Note: You can only view and manage network data for the domains to which you have access, based on the resource group creation and the role assigned to you as a user. For more information, refer to User Management and Roles and Resource Groups.

Accessing the Health Page for Wired Network

To access the Health page for the wired portion of your networks, navigate to AI Assurance > Network Assurance > Health > Wired tab. The Wired page is displayed.
Health - Wired Tab

The Network Hierarchy filter and Date and Time filter are displayed in the upper-right corner of the Content panel. These options control the elements displayed within the Content Panel. For more information, refer to Network Hierarchy Filter and Date and Time filter.

Wired Network Health KPI data is displayed only when the minimum firmware prerequisites are met. The following table lists the required firmware versions for different KPI categories. Support for the Wired AI Infrastructure Health - Table compliance KPIs requires switches upgraded to FastIron firmware version 10.0.10h or later.
Table 1. Firmware Version Requirements for Wired Network Health KPIs
KPI Category Firmware Requirements - Switches Running FastIron Firmware Version SmartZone Version
Wired Network Health KPIs:
  • Authentication
  • DHCP
  • Port Utilization Compliance
  • Uplink Port Utilization Compliance
  • Interface Health Compliance
  • MC Traffic
  • Memory Compliance
  • CPU Compliance
  • Temperature Compliance
  • PoE Utilization Compliance
10.0.10f or later 7.x or later
Wired AI Infrastructure Health - Table compliance KPIs:
  • IPv4 Unicast Table Compliance
  • IPv6 Unicast Table Compliance
  • IPv4 Multicast Table Compliance
  • IPv6 Multicast Table Compliance
  • ARP Table Compliance
  • MAC Table Compliance
Wired AI Infrastructure Health - System compliance KPIs:
  • Switch Reachability
10.0.10h or later 7.x or later

High-level Network Health Metrics

The multi-colored metrics panel provides real-time data on critical network performance indicators such as DHCP Success, Congested Uplink Ports, Multicast Storm Ports, and High CPU. Each tile displays an aggregated value, enabling quick assessment and proactive management of network health. Note that the colors of the tiles (green, red, yellow, and gray) are fixed and do not indicate the health status of the metrics. Clicking the More Details option on each tile opens a sidebar that displays more details about the most impacted switches with respect to each metric.
High-level Network Health Metrics
Note: The calculation of the Congested Uplink Ports and Multicast Storm Ports health metrics remains independent of the custom SLA defined in the KPI charts below in the interface.
  • DHCP Success: Displays the percentage of successful DHCP bindings of clients that are connected to the switches. A DHCP connection attempt is deemed successful when the device has received an IP address from the DHCP server. It is possible for a single device to have multiple DHCP connection attempts.

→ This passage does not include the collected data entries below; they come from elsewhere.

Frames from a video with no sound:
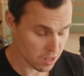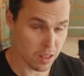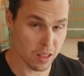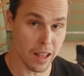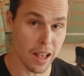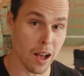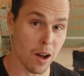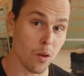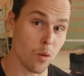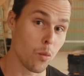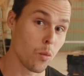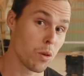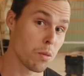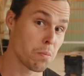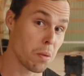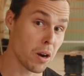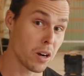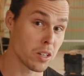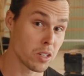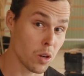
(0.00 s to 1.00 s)
Now,
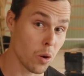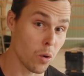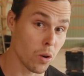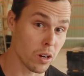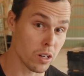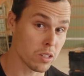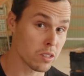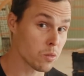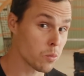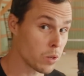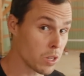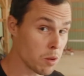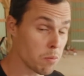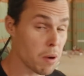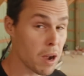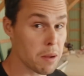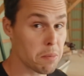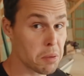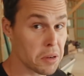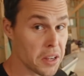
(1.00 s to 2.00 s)
with barn doors, when you
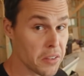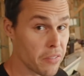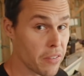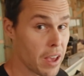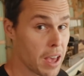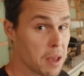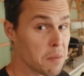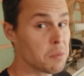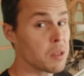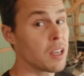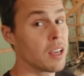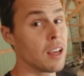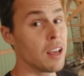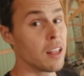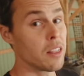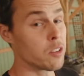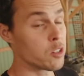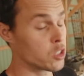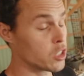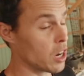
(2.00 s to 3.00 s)
buy prefabbed,
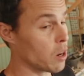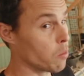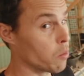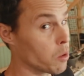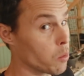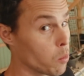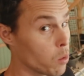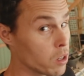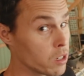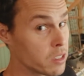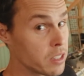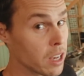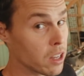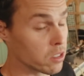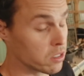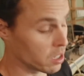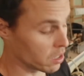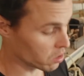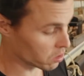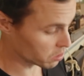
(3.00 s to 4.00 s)
there's generally one
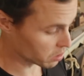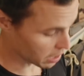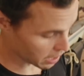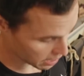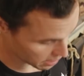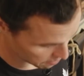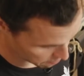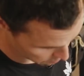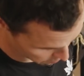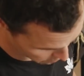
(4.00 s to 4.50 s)
telltale sign.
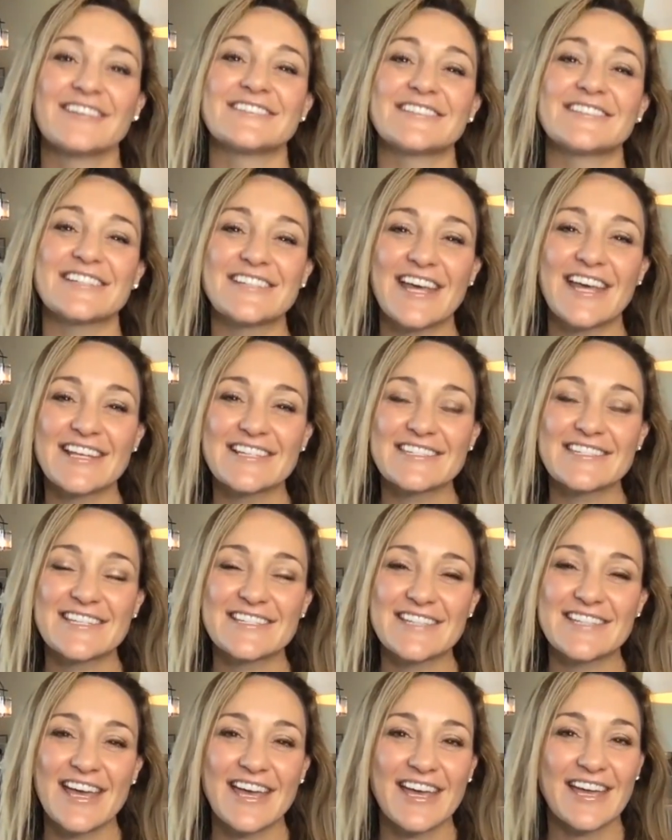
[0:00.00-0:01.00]
today is the
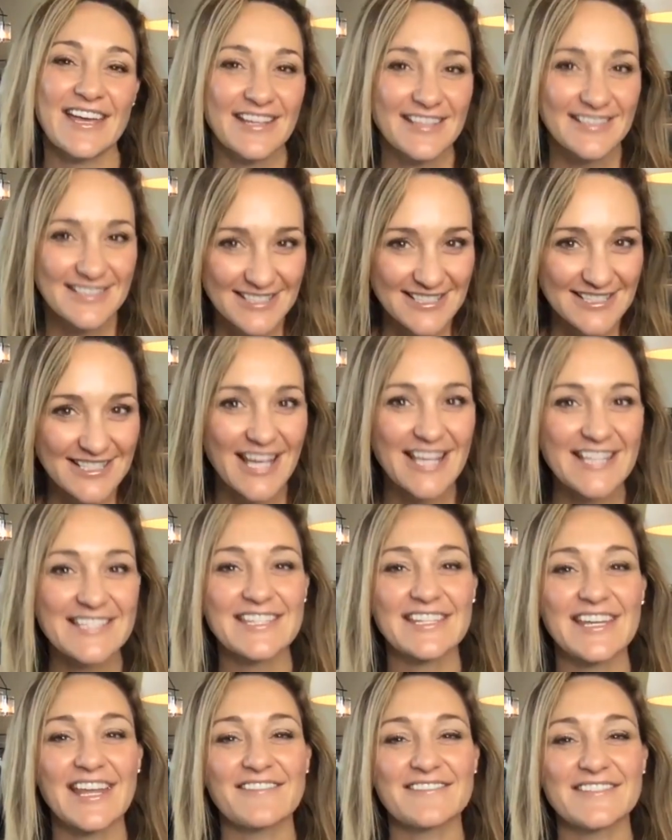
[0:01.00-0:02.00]
day. Today is
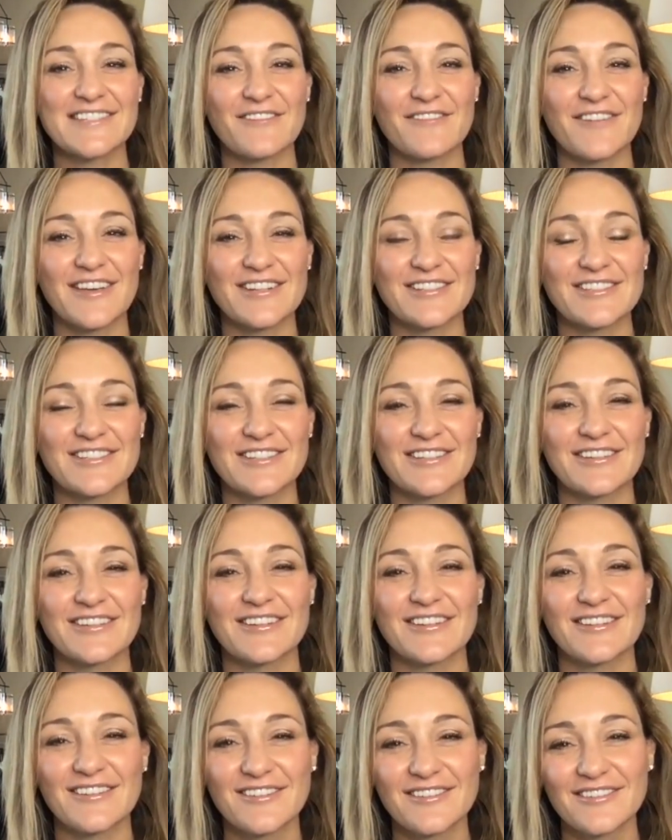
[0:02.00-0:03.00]
the day of
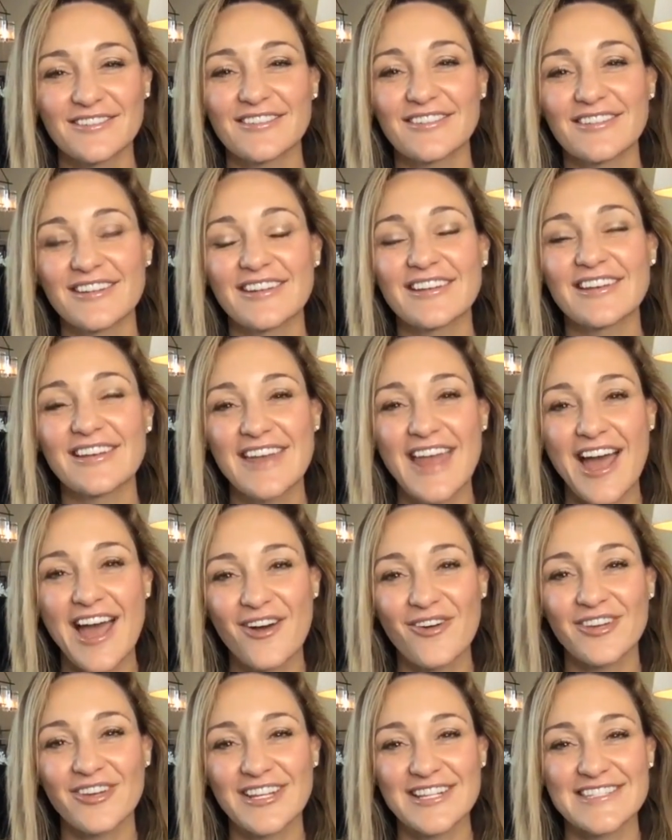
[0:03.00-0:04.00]
salvation.
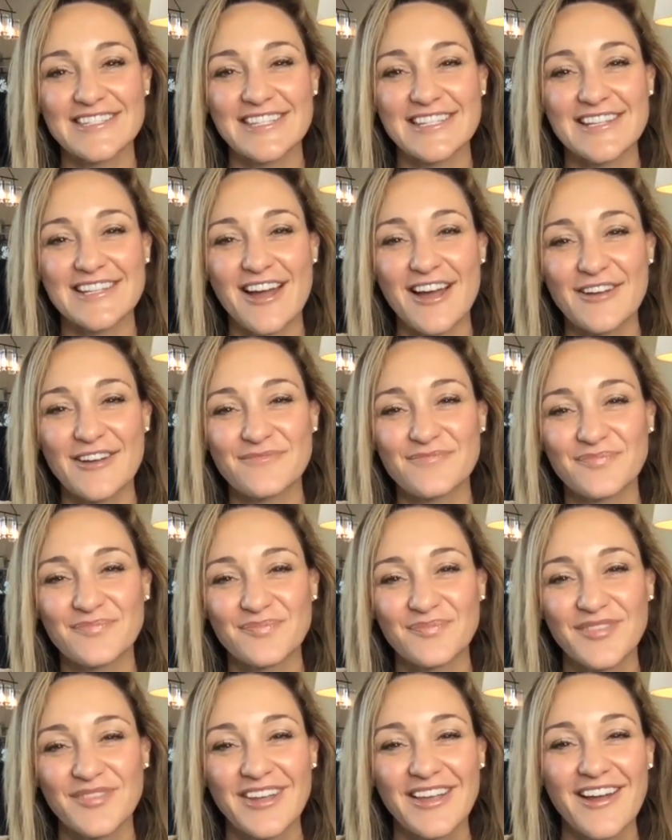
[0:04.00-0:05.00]
Now is the time.
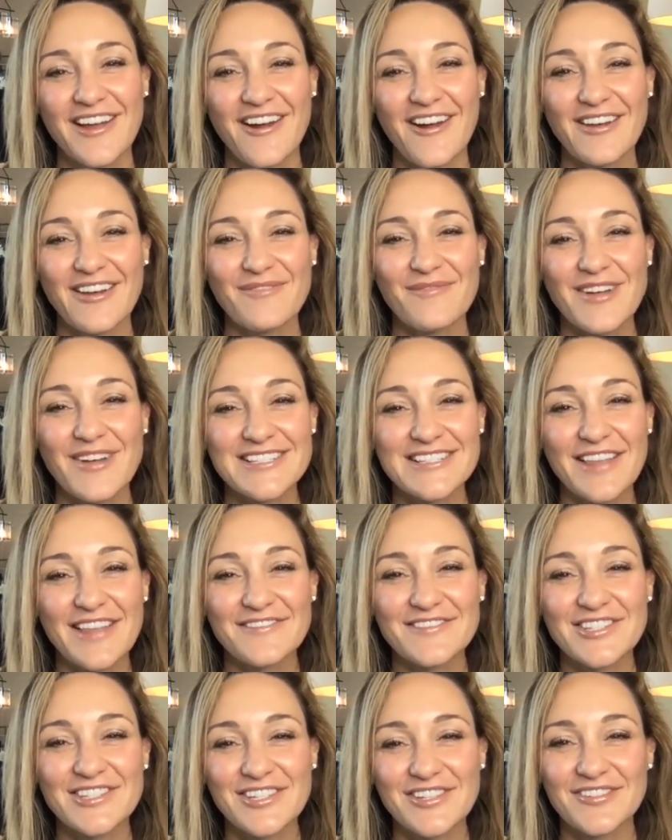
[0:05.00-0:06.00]
All right. Much
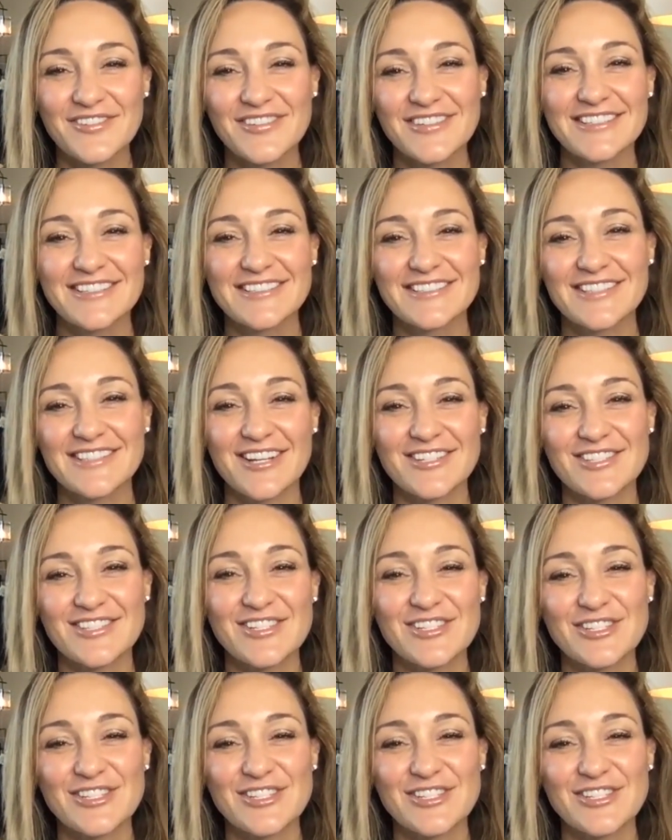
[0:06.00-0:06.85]
love to you. Talk to you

    Click the More details option to access the DHCP sidebar that displays information about the top 5 switches with the highest DHCP failure rates in a donut chart and table that shows the Top 10 Impacted Switches.

    The donut chart displays the distribution of switches with the highest number of DHCP failures. The table displays the details of impacted switches. You can access additional switch details by clicking the Name attribute in the table to view the switch report.

    Top Switches with High DHCP Failure Rate
  • Congested Uplink Ports: Displays the percentage of network traffic effectively transmitted through the uplink ports of wired switches. Click the More details option to access the Uplink Usage sidebar that displays information about the top 5 congested switches having the highest number of congested ports in a donut chart and a table that shows the list of Impacted Uplink Ports. You can access additional switch details by clicking the Name attribute in the table to view the switch report.
    Congested Switches with High Uplink Usage
  • Multicast Storm Ports: Displays the percentage of ports experiencing multicast storm, where the multicast traffic level exceeds the multicast traffic threshold defined by the system.
    Click the More details option to access the Multicast Storm Ports sidebar that displays information about the top 5 storm switches having the highest number of uplink ports that have excessive amount of multicast traffic in a donut chart and a table that shows the list of Impacted Uplink Ports. You can access additional switch details by clicking the Name attribute in the table to view the switch report.
    Switches with Ports Experiencing Multicast Storm
  • High CPU: Displays the percentage of switches with high CPU utilization in the network. Click More details option to access the High CPU sidebar that displays information about the top 5 switches with the highest CPU usage in a donut chart and table. The donut chart displays the distribution of switches with the highest CPU usage and the table displays the details of impacted switches. You can access additional switch details by clicking the Name attribute in the table to view the switch report.
    Switches with High CPU Usage

Health KPIs and SLAs

Health KPIs for wired networks are categorized into four sections:
  • Overview
  • Connection
  • Performance
  • Infrastructure
Upon accessing each sub-tab, only one KPI metric is displayed. If present, click View more to display all KPI metrics available under each category.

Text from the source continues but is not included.